Time is NOT the Enemy

From the moment of the Fall, we have inverted God’s order and perverted His design.

Things meant for our good, have been distorted to the point of chaos – prayer (Matthew 6:7), the Lord’s Supper (1 Corinthians 11:17-34), and temple sacrifices (Matthew 21:12), just to name a few.

And these inversions and perversions continue right into our day and culture.

Is often viewed by us (yes, Christians) as a controlling task-master, as something negative – our enemy.

Frustrated, stressed, exhausted – we live frantic, jam-packed days.  One after the other.  Robbed of our freedom, joy, and peace – by no one other than ourselves.

Only when we see time as the GIFT God intended and learn to live within its design will we be able to turn the table on it.

Time is precious, but we do not know yet how precious it really is.  We will only know when we are no longer able to take advantage of it….  Liberal and generous in every way, God in the wise economy of his providence teaches us how we should be product about the proper use of time.  He never gives us two moments at the same time.  He never gives us a second moment without taking away the first.  And he never grants us that second moment without holding the third on in his hand, leaving us completely uncertain as to whether we will have it.      Francois Fenelon, 17th century cleric

8 comments on “Time: A Divine Design

  1. This is powerful stuff! We must value out time and invest it wisely! And sometimes that means using it to rest! Blessings!

    • Yes, Liz. Sometimes I think we are so easily lulled into taking some of the most valuable things and relationships forgranted. Time truly is a most precious gift. Thank you for stopping by today and taking the time to share.
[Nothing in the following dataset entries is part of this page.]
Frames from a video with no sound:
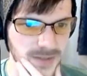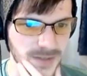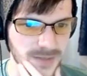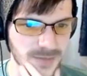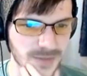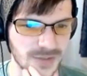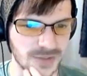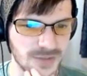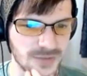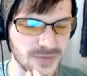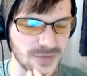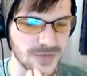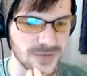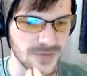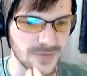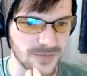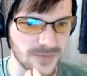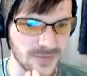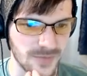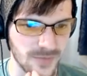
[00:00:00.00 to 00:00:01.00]
limited to
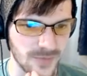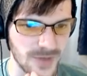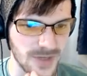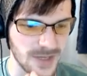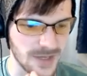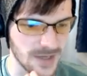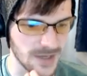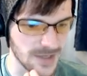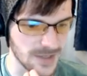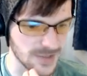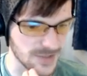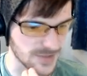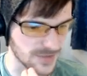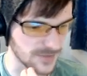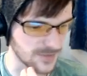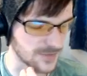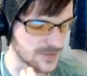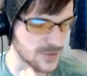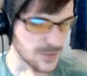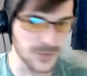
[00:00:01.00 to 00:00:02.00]
doors with three cars.
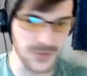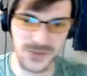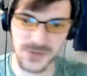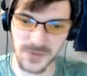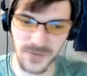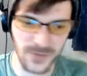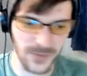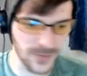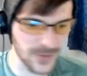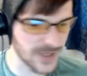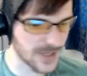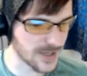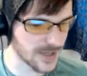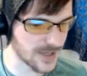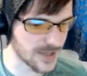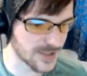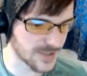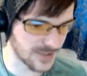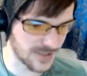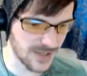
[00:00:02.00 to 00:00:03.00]
Doors with three
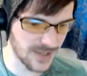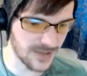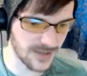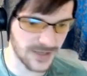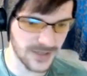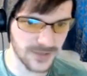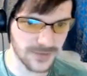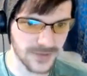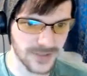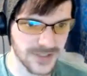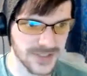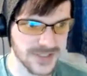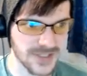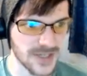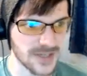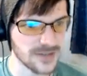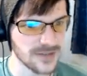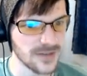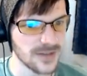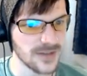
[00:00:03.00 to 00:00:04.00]
cars, yeah, I know what I
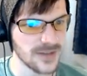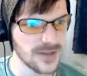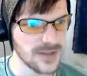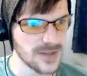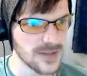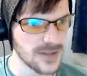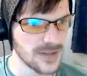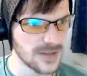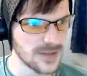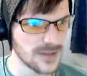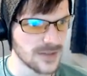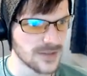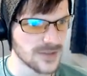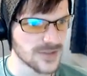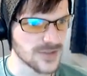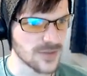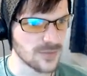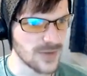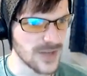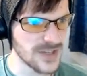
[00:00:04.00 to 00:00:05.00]
said.
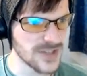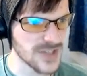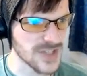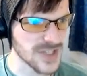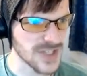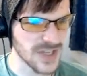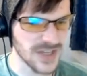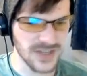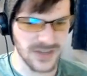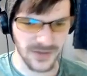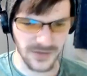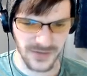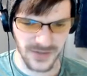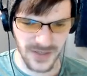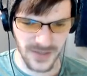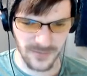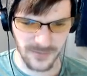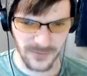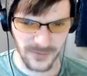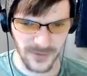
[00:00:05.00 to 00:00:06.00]
So where does Scion
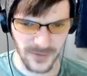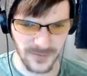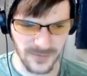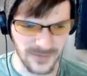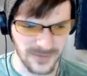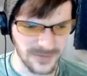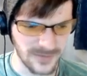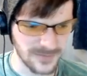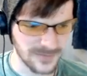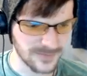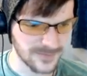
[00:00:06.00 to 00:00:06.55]
come from?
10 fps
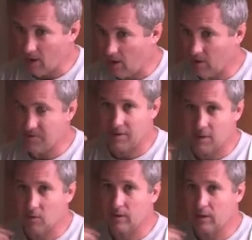the hulls
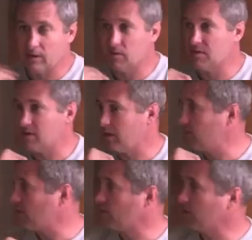here, we can do the same
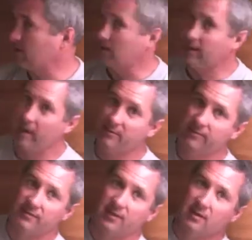thing. We can
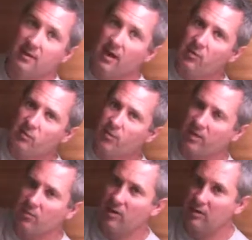have. I would
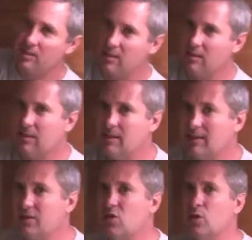recommend you
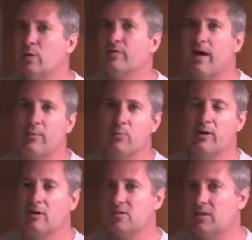need 2
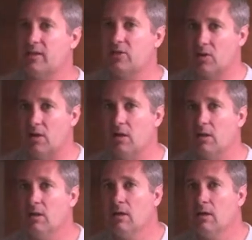evaporators in each hull.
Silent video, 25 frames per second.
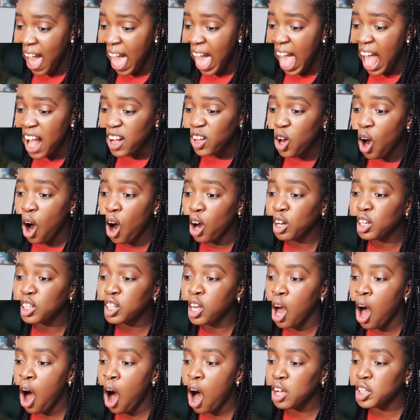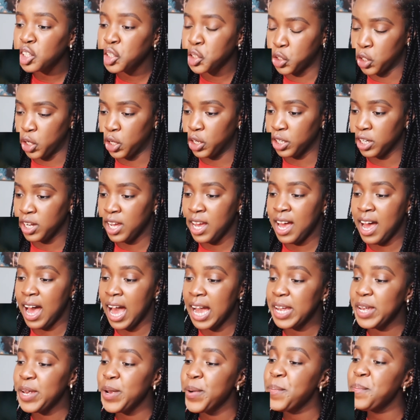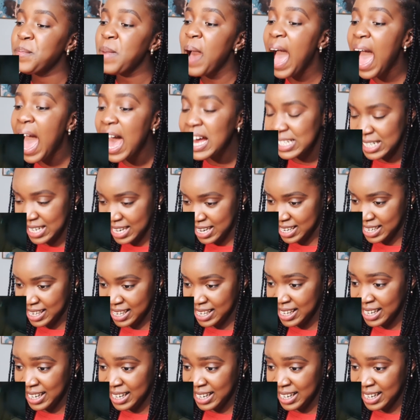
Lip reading: a concussion? Are you mad?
  2. I love meditating on the timelessness of God and his attribute of being eternal. It helps me to remember that ONLY GOD is eternal and that I need to bow to His sense of timing.

    • Michele, I’d love to hear some of the ways you go about meditating on God’s timelessness. Thank you for sharing today!

      • Well . . . for instance, I’m teaching through I Peter right now, and he writes about Jesus and salvation being foreknown. Before there was ever “let there be light” there was a Lamb slain from the foundation of the world. I’m trying to be more intentional about reading the Bible and asking myself, “What does this teach me about God?” What I learn gives me a basis for meditating on truth. Hope that’s helpful and clear.

        • Yes, thank you. Sometimes I think we get “rutted” into thinking things can only be done one way. Love to hear what others are doing so that we can “see” that there are many ways to connect with God. And…I love using that same question, “What does this teach me about God or about the character of God?” when reading a passage from the Bible. Thank you, again. I so appreciate you!

  3. Amen! I see in our generation women running ragged to the detriment of their own relationship with the Lord. “Busy” has become a badge of honor and it is costing us intimacy with the Lord and peace in our lives. Great post and a reminder for me today to slow down and take in each moment for what He intends it. Thank you!

    • Gretchen, I know that I constantly need to be reminded to slow down. As a “doer,” I am so prone to let busyness be my guide to the detriment of the health of my soul. Thank you for sharing today and for stopping by!